##### THE DATA #####

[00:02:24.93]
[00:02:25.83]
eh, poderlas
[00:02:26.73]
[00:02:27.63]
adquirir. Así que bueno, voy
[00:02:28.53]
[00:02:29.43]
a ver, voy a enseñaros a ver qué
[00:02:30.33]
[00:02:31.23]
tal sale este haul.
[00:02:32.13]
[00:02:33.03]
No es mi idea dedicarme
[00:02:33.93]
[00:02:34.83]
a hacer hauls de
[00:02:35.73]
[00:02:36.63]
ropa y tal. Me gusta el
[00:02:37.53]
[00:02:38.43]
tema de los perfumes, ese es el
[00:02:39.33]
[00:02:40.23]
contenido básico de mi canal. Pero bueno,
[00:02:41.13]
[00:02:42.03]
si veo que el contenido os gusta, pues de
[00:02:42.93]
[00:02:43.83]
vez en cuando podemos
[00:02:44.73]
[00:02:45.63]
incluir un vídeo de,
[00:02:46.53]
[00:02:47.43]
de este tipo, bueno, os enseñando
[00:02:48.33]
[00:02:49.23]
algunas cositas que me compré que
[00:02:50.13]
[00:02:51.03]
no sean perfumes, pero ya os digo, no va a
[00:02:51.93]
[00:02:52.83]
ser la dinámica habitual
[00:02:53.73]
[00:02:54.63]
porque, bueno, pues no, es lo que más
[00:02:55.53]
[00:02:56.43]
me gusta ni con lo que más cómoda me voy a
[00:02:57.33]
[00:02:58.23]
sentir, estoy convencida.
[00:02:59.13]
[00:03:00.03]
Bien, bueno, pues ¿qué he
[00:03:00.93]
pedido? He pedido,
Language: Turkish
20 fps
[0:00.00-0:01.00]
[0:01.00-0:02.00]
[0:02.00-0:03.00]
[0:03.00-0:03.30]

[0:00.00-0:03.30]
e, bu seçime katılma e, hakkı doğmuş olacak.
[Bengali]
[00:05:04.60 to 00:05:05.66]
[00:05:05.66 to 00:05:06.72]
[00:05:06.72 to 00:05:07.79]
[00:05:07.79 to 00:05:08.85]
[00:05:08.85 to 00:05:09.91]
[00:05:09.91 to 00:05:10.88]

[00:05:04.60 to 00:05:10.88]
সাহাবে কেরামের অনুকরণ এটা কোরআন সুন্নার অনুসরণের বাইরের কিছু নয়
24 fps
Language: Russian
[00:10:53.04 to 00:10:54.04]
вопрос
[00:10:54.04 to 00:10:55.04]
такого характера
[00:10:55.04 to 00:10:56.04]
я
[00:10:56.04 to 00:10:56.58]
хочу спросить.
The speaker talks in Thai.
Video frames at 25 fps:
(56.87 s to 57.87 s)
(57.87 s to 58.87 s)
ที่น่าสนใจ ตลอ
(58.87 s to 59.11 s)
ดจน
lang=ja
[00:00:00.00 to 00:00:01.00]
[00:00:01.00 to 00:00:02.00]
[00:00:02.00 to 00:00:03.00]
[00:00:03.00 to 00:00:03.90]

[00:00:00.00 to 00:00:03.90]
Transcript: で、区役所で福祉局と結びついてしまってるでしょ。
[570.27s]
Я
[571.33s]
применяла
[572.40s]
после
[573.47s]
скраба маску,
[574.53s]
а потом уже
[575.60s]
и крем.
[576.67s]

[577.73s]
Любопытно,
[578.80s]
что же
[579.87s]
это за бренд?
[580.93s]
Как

#####

WHAT TO DO: Wherever "Language" occurs in the entries above, copy the line it sits on.

RESULT FOR THIS EXERCISE:
Language: Turkish
Language: Russian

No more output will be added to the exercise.